▶ **HOW TO COMPLETE THIS TASK**:
Since only the text is wanted, print every entry below exactly and omit the images.

###

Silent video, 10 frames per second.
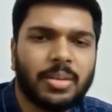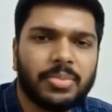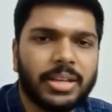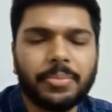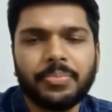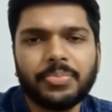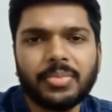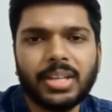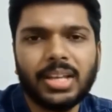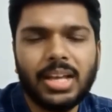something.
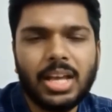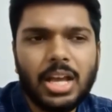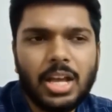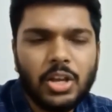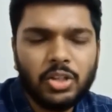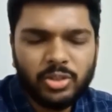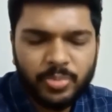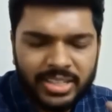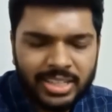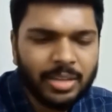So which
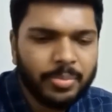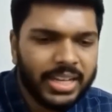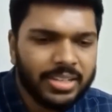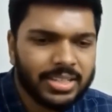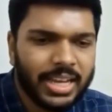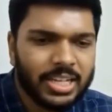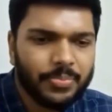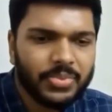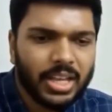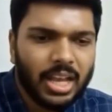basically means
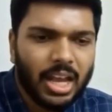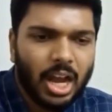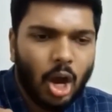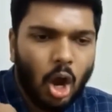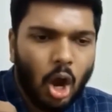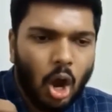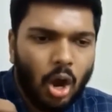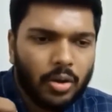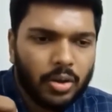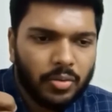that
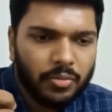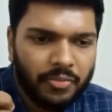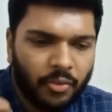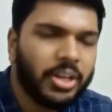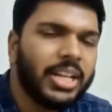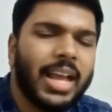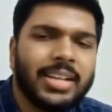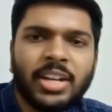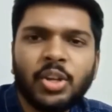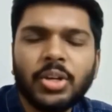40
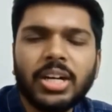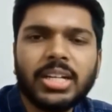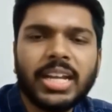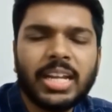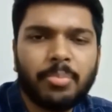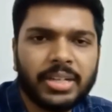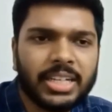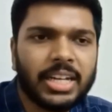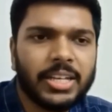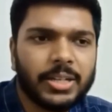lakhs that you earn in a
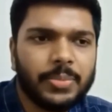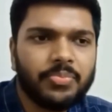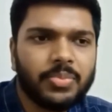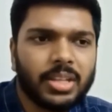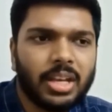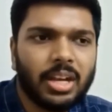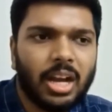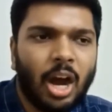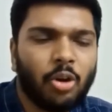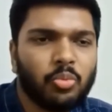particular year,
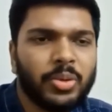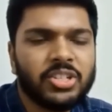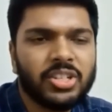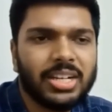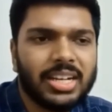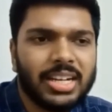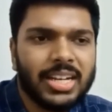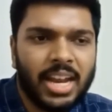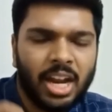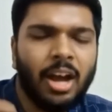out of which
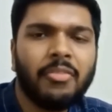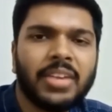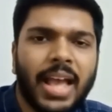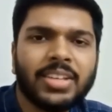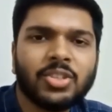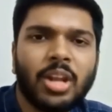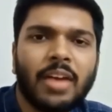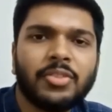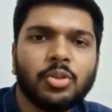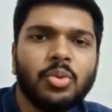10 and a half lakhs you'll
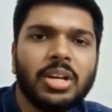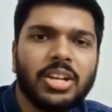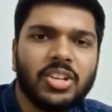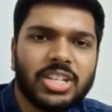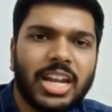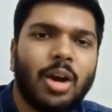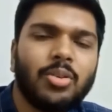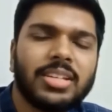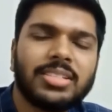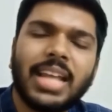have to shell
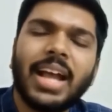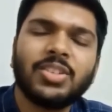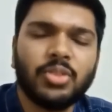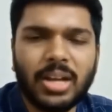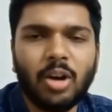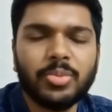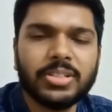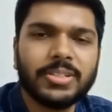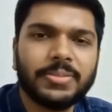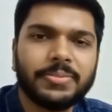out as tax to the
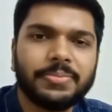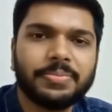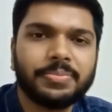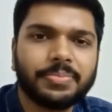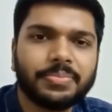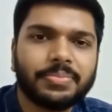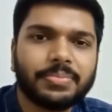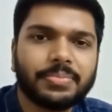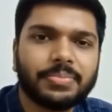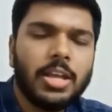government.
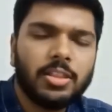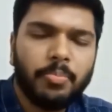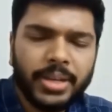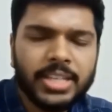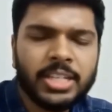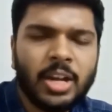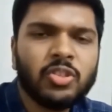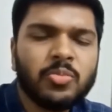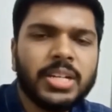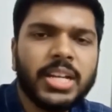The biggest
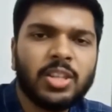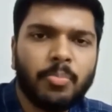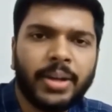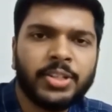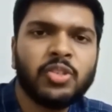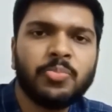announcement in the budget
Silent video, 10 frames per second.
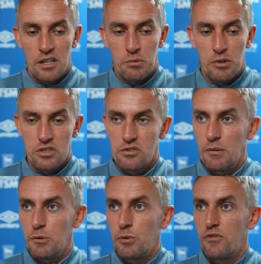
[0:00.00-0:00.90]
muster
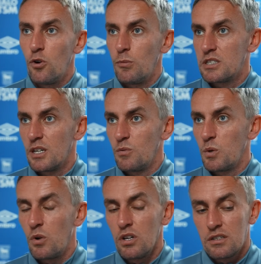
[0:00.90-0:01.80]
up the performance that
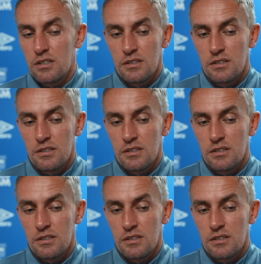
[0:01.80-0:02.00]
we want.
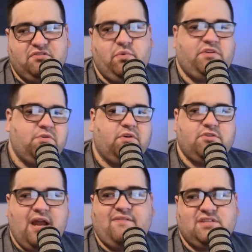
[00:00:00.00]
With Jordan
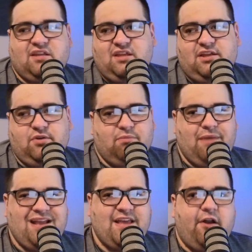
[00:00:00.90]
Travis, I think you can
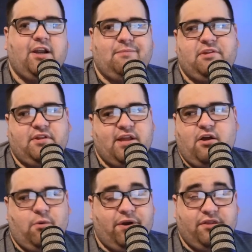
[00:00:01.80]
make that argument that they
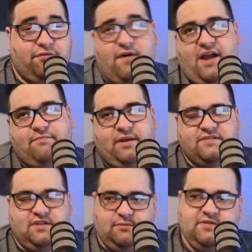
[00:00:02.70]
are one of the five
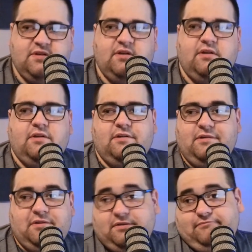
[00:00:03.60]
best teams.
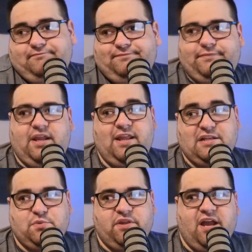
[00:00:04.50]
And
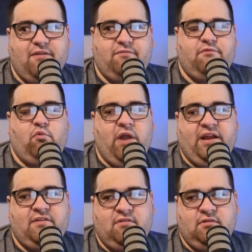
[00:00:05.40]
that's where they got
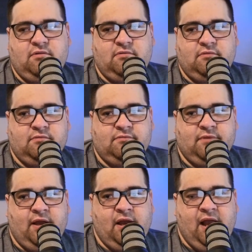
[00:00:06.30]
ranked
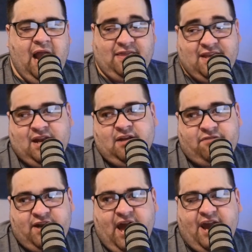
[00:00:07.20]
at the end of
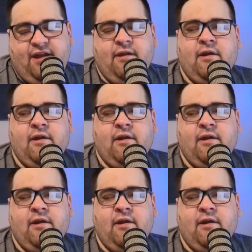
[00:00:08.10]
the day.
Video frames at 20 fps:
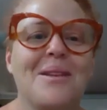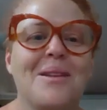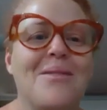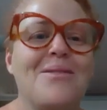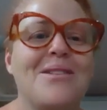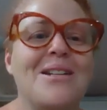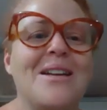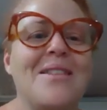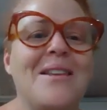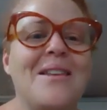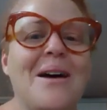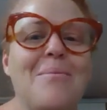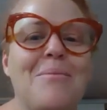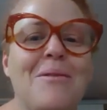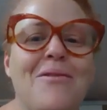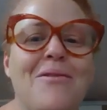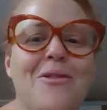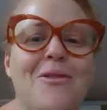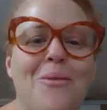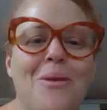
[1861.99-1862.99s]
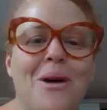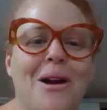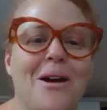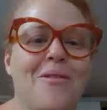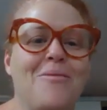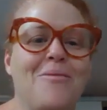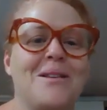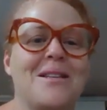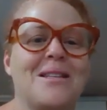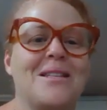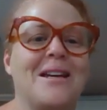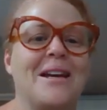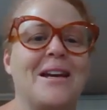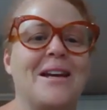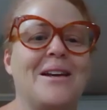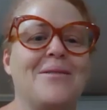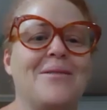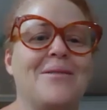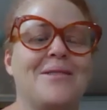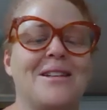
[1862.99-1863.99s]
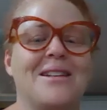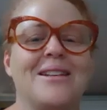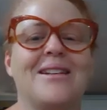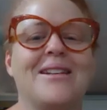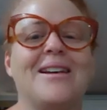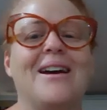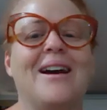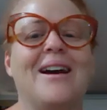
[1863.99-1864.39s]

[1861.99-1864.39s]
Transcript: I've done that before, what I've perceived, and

###

▶ **ANSWER AREA**:
Silent video, 10 frames per second.
something.
So which
basically means
that
40
lakhs that you earn in a
particular year,
out of which
10 and a half lakhs you'll
have to shell
out as tax to the
government.
The biggest
announcement in the budget
Silent video, 10 frames per second.
[0:00.00-0:00.90]
muster
[0:00.90-0:01.80]
up the performance that
[0:01.80-0:02.00]
we want.
[00:00:00.00]
With Jordan
[00:00:00.90]
Travis, I think you can
[00:00:01.80]
make that argument that they
[00:00:02.70]
are one of the five
[00:00:03.60]
best teams.
[00:00:04.50]
And
[00:00:05.40]
that's where they got
[00:00:06.30]
ranked
[00:00:07.20]
at the end of
[00:00:08.10]
the day.
Video frames at 20 fps:
[1861.99-1862.99s]
[1862.99-1863.99s]
[1863.99-1864.39s]

[1861.99-1864.39s]
Transcript: I've done that before, what I've perceived, and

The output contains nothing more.